Saving the American burying beetle
August 01, 2012
A press release has notified THE JOPLIN INDEPENDENT that reintroduction of the federally endangered American burying beetle (Nicrophorus americanus) in Missouri, according to the U.S. Fish and Wildlife Service, has been a success. Apparently adult pairs of beetles were reintroduced at Wah'kon-tah Prairie in southern Missouri as part of a cooperative recovery project with the federal agency, the St. Louis Zoo, the Missouri Department of Conservation and The Nature Conservancy. Missouri apparently can not claim to be the first state to do this, as at least Massachusetts with the assistance of Boston University acted on such a recovery plan.

How this particular insect, pictured, became extinct is still subject to controversy. Speculation, however, regarding the decline may be attributed to artificial lighting that decreases populations of insects active at night, diminished carrion (dead stuff) needed to feed the larvae due in part to competition for it, and possibly genetic factors.

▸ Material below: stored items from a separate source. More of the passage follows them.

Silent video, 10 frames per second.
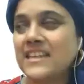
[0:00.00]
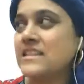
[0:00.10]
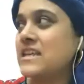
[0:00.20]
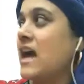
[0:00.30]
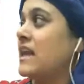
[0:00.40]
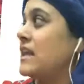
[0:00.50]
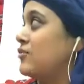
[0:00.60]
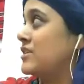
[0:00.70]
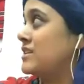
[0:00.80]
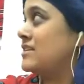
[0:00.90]
I love
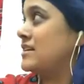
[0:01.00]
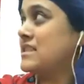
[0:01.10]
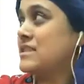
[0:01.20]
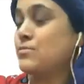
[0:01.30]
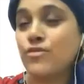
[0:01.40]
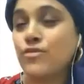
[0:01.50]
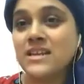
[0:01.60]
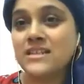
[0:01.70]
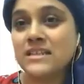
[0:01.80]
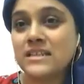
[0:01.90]
it. It's
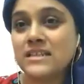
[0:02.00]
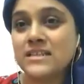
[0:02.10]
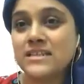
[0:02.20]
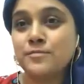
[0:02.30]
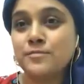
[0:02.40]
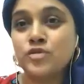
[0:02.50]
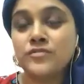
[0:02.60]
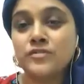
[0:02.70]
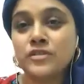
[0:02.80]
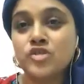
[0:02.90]
bright, it's
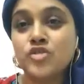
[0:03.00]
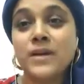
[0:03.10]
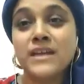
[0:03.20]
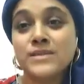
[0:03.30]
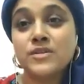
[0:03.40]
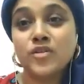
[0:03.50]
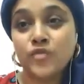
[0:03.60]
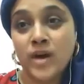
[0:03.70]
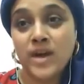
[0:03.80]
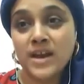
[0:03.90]
beautiful. It reminds me of
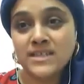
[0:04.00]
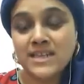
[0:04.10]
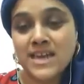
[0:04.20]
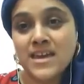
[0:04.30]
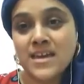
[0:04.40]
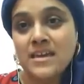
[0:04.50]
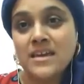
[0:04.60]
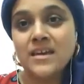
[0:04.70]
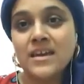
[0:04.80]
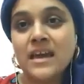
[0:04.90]
where I stay,
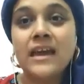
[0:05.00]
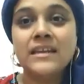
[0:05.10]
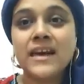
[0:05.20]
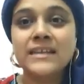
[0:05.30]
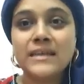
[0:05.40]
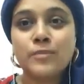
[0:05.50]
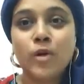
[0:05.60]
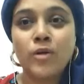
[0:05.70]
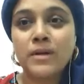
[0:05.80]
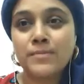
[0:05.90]
and I keep
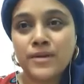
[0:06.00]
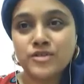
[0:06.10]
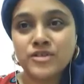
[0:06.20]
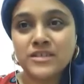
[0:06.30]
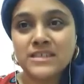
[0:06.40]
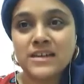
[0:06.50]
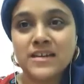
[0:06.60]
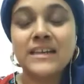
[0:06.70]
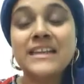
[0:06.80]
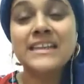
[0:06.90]
all my precious
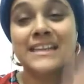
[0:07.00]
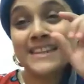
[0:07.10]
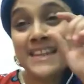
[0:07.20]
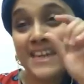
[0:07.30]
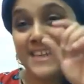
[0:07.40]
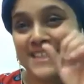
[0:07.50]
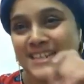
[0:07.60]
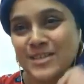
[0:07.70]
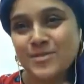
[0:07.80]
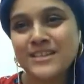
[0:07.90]
little things
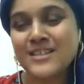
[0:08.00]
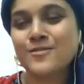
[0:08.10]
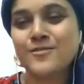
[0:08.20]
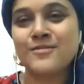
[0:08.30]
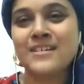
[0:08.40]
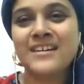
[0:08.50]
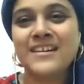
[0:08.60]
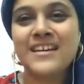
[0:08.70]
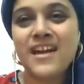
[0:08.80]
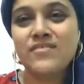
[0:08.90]
into it. So
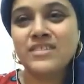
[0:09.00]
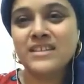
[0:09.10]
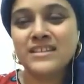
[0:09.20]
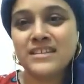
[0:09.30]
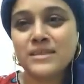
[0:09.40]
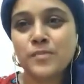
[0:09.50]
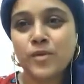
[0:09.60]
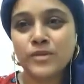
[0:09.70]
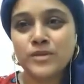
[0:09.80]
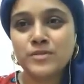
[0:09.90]
everything that's
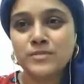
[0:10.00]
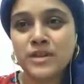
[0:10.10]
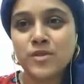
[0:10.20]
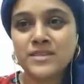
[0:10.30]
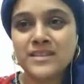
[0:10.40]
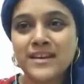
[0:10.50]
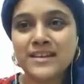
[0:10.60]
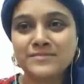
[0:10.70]
important to me goes in that.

Okay, I asked myself, what is the significance in this case of interfering with the theory of survival of the fittest? Instituting such a program takes money, albeit, hopefully private funding from those do-gooders who save anything that's endangered.

I am open to understanding the significance of preserving this particular bug, other than for preservation itself. The only benefit I could find was that, in addition to cleaning up dead stuff, it eats insects, but no where did I find the benefit of either. Does it eat insects that might also become extinct? Could the money that this project entails be better spent on finding a remedy for white nose syndrome seriously affecting bat populations, a greater devourer of insects? Does the mite that lives on its back need its host to survive? Do we care?

Why worry about one insect that most of us have never seen? I'm a pragmatist by nature. For those who may be more idealistic, I'm including this comment from the World Wildlife Fund:

"All that lives beneath Earth's fragile canopy is, in some elemental fashion, related. Is born, moves, feeds, reproduces, dies. Tiger and turtle dove; each tiny flower and homely frog; the running child, father to the man and, in ways as yet unknown, brother to the salamander. If mankind continues to allow whole species to perish, when does their peril also become ours?"